Former state security official named as New Peking University leader

Former head of the national spy agency's Beijing branch, is named to lead one of China's top universities, underscoring a drive to tighten Communist Party power over academia and other sectors not under its direct control.

Former head of the national spy agency’s Beijing branch, is named to lead one of China’s top universities, underscoring a drive to tighten Communist Party power over academia and other sectors not under its direct control.

Peking University said in a statement that new party secretary Qiu Shuiping hopes the school can “seize the opportunities in the new era and grow into a world-class university with Chinese characteristics.”

Peking University

The administration block of Peking University

The wording of the statement issued last week closely reflects language used by the Communist Party under President Xi Jinping, who has been expanding the party’s already broad powers throughout society alongside propaganda drives to retain young people’s loyalty.

Xi, who amended the constitution earlier this year to allow him to rule indefinitely, has also warned against the introduction of liberal political concepts such as universal values into the classrooms of Chinese universities and professors have come under increasing pressure to maintain political correctness at the risk of demotion or dismissal.

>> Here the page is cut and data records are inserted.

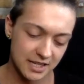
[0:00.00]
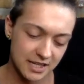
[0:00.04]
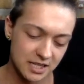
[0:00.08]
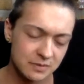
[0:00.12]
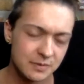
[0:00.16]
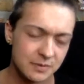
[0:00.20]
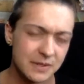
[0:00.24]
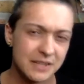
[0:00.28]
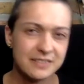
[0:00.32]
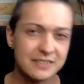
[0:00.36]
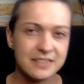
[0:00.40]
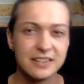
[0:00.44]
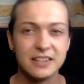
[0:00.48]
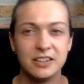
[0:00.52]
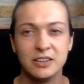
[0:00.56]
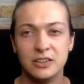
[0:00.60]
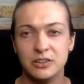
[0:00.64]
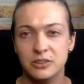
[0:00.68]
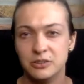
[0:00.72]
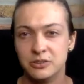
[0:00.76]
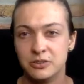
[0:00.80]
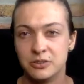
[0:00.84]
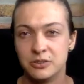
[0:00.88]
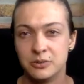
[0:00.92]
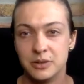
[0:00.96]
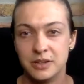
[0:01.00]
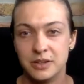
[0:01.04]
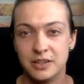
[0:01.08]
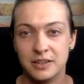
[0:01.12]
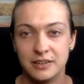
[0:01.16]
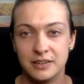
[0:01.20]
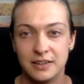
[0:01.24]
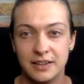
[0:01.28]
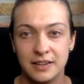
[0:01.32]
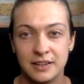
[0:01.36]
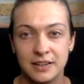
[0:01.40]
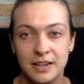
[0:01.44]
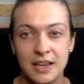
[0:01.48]
It just means that you're used to
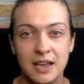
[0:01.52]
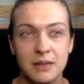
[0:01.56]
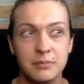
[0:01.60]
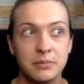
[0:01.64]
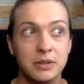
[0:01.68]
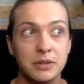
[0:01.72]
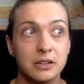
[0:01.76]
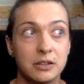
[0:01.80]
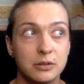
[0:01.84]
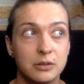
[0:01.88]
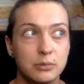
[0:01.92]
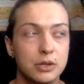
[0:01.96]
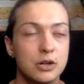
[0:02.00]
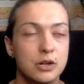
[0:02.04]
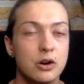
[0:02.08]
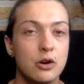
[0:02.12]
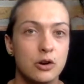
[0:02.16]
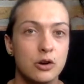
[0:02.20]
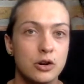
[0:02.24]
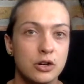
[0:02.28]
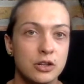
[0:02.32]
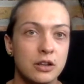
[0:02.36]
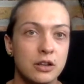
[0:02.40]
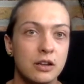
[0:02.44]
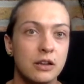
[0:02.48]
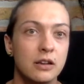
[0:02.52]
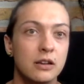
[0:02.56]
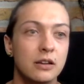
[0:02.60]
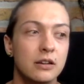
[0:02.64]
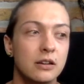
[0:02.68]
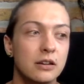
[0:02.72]
it, and it can be a little bit hard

Qiu’s lengthy official resume says that from the end of 2013 to the end of 2014, he was party secretary of Beijing’s State Security Bureau. That is the local branch of the ministry responsible for espionage and counterespionage.

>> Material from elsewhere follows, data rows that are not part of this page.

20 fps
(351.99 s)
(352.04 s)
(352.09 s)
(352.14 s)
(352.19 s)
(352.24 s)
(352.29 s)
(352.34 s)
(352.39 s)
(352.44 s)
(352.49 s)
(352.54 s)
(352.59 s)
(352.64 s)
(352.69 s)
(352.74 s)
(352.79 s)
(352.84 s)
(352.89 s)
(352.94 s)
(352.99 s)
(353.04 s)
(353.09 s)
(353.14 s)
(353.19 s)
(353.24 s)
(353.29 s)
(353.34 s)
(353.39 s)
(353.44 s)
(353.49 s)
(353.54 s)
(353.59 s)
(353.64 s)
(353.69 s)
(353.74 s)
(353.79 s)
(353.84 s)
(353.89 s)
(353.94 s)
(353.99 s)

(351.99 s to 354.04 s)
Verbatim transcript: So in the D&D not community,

Qiu graduated from Peking University in 1983 with a law degree and also served as secretary general of its party youth league branch. After a career in the Beijing party apparatus, he most recently served as a high court judge in the northern province of Shanxi.

Peking University

Students at Peking University on their graduation

While Chinese now have vastly more power to make individual life decisions than during the days of Mao Zedong, the party maintains decisive power over institutions from schools to banks, corporations to sports federations.

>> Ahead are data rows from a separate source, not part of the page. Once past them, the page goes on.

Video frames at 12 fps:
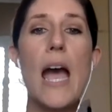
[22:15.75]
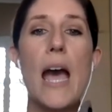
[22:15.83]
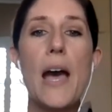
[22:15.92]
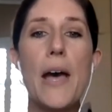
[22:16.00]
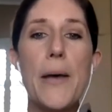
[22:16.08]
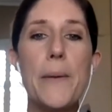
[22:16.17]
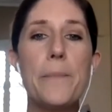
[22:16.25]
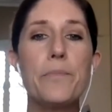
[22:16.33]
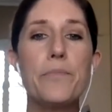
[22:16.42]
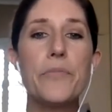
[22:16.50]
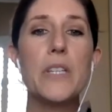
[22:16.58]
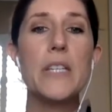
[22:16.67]
um,
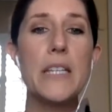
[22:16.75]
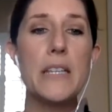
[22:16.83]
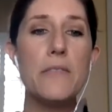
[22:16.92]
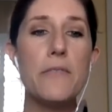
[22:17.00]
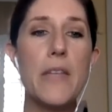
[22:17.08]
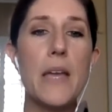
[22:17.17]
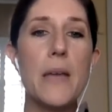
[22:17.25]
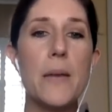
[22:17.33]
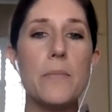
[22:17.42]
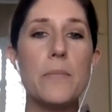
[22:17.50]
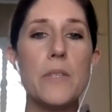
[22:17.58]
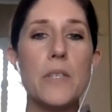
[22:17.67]
give
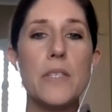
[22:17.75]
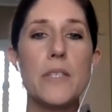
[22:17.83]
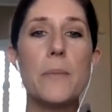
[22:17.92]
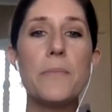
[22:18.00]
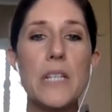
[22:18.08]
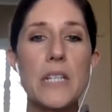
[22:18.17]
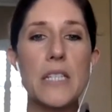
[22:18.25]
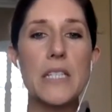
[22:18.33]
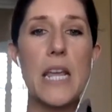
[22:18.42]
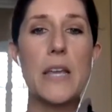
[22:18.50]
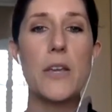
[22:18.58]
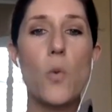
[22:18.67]
them something to
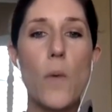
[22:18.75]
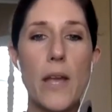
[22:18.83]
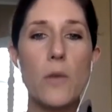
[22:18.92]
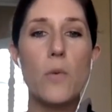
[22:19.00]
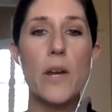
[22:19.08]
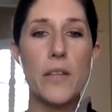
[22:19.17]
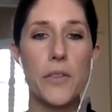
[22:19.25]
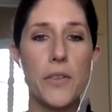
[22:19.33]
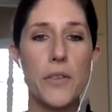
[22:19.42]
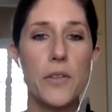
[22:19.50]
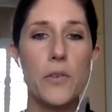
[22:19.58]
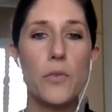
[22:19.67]
take away with
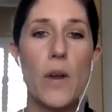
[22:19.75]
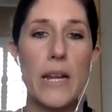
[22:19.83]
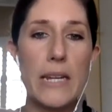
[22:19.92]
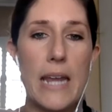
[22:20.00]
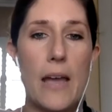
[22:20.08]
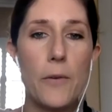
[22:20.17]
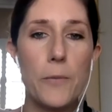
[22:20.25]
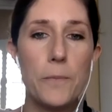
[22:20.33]
right now.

Authorities are wary of campus activism along the lines of 1989’s student-led pro-democracy movement that was crushed by the army and demand strict adherence to party requirements.

Students who speak out on issues from politics to gender equality have been disciplined and in some cases detained or expelled. Cornell University recently suspended two academic exchanges and a research program with Renmin University after a several students from the elite Chinese school were punished for supporting workers’ attempts to form a union in the industrialized south, according to the Financial Times.

Increasingly, young Chinese are opting to study in the United States or other countries and Xi’s own daughter was once a graduate student at Harvard University.